The “Chuck sandwich” proved less appetizing to the show’s audience than NBC had hoped; both episodes performed well under par compared with their usual numbers in the Monday timeslot. “Chuck vs. The Undercover Lover” came in third in the hour, with 6.9 million viewers. The 10PM episode, the last original Chuck we’ll see until the WGA goes back to work, pulled 11.8 million viewers to win its timeslot. Even so, those are not great numbers, and I’d like to think the low returns are based on the fact that Chuck was being aired out of its usual timeslot, and viewers weren’t aware of it. With American Gladiator now sitting pretty in Chuck‘s timeslot on Monday nights, I have to worry about what will happen to the Nerd Herd if and when the strike ends.
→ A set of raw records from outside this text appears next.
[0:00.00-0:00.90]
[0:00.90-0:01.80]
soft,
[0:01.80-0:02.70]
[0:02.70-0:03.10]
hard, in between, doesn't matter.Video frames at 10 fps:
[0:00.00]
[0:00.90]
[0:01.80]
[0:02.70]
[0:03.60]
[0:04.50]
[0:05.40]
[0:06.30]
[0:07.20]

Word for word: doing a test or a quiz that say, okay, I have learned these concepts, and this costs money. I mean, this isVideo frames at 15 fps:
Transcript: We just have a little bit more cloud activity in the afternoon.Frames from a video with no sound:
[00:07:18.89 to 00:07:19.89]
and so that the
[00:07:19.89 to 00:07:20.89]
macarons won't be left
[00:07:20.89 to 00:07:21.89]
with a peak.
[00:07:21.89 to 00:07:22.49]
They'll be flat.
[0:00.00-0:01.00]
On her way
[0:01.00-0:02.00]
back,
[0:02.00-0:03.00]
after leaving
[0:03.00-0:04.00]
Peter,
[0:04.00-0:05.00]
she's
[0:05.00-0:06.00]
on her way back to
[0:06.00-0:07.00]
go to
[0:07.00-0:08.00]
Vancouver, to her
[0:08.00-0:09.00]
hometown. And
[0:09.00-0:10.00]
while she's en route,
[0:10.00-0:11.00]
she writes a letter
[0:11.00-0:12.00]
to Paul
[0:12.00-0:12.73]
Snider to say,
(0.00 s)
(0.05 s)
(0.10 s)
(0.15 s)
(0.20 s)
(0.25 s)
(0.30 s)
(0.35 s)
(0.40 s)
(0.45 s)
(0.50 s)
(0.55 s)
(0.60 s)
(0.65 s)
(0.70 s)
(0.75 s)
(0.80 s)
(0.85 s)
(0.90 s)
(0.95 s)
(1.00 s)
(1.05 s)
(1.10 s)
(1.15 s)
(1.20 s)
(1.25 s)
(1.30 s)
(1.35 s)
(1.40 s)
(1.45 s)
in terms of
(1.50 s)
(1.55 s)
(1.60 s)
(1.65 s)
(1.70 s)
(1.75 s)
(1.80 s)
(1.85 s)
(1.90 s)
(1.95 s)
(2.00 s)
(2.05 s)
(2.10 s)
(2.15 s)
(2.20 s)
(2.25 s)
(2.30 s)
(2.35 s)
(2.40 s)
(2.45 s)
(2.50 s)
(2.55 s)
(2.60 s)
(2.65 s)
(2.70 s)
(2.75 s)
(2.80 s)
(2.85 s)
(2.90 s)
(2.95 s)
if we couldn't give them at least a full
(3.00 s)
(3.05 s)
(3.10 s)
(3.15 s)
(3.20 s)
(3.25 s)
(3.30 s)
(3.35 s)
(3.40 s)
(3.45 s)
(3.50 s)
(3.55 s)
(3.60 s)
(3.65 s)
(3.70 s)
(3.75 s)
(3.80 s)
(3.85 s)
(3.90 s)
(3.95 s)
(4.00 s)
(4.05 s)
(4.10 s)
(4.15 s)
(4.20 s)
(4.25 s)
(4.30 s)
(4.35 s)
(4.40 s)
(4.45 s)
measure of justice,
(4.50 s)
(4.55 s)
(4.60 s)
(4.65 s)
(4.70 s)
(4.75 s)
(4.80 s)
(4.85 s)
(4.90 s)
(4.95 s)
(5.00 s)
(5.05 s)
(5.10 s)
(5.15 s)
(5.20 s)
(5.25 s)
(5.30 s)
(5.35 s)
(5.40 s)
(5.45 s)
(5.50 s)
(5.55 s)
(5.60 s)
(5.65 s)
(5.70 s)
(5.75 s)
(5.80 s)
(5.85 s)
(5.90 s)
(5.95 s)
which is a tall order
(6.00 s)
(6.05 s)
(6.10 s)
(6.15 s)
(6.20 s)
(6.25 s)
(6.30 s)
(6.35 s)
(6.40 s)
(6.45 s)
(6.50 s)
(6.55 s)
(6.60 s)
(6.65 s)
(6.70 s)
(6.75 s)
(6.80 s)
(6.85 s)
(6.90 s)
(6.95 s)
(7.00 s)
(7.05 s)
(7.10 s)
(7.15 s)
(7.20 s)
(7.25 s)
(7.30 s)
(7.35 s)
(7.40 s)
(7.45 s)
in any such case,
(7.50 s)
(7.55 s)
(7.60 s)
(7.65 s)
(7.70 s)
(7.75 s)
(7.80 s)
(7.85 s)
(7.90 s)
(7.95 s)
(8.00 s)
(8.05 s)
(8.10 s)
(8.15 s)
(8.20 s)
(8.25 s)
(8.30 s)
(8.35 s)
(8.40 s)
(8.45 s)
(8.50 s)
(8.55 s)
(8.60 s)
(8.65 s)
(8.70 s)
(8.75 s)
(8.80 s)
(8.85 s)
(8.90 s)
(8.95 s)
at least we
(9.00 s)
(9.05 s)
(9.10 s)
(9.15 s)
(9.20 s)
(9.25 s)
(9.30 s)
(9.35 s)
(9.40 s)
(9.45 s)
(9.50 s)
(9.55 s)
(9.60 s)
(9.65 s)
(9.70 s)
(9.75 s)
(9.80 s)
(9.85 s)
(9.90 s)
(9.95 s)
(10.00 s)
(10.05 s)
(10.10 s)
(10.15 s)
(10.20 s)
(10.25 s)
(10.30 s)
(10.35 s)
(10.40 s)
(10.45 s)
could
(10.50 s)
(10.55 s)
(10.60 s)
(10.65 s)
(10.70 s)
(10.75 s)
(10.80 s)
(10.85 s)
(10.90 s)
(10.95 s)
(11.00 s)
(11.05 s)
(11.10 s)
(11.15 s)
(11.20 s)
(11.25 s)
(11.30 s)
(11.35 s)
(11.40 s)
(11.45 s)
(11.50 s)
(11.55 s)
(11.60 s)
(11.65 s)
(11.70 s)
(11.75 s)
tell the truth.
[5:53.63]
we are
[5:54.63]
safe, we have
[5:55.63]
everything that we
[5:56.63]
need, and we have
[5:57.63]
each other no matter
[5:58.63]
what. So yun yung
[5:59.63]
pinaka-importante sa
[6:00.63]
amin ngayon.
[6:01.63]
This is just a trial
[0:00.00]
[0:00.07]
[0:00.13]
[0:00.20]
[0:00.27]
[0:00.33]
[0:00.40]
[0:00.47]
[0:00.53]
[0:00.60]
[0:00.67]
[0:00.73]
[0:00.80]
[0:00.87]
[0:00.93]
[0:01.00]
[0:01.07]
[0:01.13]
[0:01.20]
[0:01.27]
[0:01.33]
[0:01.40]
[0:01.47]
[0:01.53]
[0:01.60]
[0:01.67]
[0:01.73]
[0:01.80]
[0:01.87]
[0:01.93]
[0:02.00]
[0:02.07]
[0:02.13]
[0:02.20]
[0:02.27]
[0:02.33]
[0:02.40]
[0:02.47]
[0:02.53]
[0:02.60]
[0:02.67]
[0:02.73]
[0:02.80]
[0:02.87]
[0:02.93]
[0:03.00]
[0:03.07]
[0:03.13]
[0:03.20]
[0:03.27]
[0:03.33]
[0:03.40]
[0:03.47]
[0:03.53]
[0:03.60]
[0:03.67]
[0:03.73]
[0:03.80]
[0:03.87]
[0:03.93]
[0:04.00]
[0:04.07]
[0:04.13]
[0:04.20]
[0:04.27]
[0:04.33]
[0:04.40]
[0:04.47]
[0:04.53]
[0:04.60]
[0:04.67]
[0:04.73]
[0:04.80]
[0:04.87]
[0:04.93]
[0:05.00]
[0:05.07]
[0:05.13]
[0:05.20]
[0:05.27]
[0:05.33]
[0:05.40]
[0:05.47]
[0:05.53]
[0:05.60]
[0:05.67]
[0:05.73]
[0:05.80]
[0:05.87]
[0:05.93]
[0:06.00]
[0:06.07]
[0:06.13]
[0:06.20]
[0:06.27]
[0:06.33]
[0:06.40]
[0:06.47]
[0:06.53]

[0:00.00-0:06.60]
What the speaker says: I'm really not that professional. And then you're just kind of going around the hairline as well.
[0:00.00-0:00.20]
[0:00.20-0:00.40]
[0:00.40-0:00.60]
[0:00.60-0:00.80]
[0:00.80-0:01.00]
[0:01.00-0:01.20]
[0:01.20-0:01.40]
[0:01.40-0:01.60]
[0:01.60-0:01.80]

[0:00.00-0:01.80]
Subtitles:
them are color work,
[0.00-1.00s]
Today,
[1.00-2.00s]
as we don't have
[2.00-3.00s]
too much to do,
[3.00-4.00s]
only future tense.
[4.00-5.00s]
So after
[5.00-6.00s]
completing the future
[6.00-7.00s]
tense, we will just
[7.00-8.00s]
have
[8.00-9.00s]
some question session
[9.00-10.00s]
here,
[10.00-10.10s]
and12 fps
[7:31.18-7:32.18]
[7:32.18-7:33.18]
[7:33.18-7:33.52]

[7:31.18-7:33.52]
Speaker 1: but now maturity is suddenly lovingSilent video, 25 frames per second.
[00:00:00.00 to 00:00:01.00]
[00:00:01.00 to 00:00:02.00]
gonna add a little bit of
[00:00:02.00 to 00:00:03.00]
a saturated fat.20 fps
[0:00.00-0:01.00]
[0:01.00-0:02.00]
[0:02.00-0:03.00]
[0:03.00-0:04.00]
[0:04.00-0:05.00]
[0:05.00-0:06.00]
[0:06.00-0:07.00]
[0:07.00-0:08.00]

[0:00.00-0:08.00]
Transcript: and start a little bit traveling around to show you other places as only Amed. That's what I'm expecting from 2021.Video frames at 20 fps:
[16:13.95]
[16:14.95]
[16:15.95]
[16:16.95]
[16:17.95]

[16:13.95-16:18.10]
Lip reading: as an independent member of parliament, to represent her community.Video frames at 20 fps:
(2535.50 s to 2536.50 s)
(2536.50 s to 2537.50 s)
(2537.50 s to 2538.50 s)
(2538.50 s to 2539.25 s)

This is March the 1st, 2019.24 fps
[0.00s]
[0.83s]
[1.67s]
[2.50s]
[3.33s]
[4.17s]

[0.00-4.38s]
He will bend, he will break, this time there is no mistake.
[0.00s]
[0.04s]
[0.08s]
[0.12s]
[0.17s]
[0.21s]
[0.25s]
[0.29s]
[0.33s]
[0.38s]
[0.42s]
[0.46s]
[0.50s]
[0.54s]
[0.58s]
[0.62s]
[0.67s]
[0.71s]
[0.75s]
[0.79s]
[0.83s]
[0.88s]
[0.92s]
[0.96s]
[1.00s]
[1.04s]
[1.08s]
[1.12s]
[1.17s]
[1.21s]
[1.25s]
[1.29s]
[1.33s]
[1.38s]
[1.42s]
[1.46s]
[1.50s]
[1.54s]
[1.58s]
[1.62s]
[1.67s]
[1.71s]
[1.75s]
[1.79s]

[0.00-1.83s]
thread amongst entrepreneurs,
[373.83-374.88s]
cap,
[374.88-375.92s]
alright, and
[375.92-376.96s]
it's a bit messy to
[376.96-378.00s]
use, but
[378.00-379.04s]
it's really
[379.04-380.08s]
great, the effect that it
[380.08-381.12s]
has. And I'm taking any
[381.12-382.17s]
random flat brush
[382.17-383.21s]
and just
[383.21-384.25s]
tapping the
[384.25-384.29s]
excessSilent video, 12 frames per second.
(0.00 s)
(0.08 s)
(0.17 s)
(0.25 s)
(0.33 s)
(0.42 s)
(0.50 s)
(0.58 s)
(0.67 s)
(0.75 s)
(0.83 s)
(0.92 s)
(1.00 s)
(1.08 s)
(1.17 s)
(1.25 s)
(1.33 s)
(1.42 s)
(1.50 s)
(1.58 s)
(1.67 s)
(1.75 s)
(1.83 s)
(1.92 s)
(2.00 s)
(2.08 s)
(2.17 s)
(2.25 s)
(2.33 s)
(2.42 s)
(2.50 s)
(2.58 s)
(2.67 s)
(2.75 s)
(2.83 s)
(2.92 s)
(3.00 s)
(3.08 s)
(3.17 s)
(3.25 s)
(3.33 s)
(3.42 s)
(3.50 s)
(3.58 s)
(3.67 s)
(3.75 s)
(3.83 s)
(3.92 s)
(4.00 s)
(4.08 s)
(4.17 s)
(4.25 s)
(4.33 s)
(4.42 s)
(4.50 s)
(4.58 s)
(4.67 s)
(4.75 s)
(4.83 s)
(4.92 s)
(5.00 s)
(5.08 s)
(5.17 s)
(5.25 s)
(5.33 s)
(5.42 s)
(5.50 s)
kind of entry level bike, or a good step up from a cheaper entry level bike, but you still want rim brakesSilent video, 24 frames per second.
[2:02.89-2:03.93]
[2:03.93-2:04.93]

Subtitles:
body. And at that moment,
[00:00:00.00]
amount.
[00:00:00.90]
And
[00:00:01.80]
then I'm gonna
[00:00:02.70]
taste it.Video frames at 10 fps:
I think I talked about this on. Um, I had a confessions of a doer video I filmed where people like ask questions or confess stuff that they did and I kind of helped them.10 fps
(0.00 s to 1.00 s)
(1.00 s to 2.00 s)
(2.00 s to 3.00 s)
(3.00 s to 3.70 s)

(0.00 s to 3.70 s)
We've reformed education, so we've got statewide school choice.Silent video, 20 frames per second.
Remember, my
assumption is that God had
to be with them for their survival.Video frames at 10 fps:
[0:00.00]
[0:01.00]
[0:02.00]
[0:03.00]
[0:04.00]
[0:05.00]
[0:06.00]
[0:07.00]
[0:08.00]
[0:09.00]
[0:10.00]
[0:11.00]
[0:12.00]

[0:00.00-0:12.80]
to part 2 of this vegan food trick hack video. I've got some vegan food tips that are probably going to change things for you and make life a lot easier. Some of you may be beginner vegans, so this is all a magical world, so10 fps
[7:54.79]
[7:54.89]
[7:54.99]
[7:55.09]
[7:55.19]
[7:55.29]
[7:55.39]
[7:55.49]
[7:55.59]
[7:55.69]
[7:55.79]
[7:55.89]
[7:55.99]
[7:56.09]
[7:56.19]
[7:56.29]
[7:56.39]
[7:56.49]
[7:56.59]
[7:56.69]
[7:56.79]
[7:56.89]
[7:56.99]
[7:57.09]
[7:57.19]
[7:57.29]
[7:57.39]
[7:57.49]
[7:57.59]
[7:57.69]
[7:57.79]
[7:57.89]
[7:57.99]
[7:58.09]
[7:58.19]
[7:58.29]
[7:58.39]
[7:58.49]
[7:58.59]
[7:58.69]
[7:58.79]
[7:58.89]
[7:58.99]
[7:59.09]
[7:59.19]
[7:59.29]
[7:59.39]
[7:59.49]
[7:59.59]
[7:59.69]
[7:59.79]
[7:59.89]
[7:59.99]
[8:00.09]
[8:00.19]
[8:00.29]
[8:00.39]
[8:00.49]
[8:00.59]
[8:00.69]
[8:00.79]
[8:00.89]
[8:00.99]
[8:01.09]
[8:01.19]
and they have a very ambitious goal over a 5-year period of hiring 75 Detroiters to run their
If the writers’ strike does not end by the middle of February at the latest, there is little hope for any new episodes of Chuck until September—and that would require NBC to decide whether or not to renew this show. That’s why the ratings for Thursday night were more important than usual, and why I’m so disappointed that the network showed so little faith in the show that they essentially burned off the last, and possibly best, two episodes of this (you should pardon the expression) awesome show.
Since NBC announced last week that it has cancelled pilot season—perhaps forever—plans for replacement shows for the 2008-09 season are dicey. The network may decide to continue marginal shows that would otherwise be cancelled, in hopes that they will build an audience or at least fill an important timeslot. That may be a way for Chuck, which started out with some of the most cringeworthy writing on television, to shine with new-found confidence. Let’s hope the network makes that decision. For now, I’ll keep my fingers crossed and say, “Good luck, Chuck.”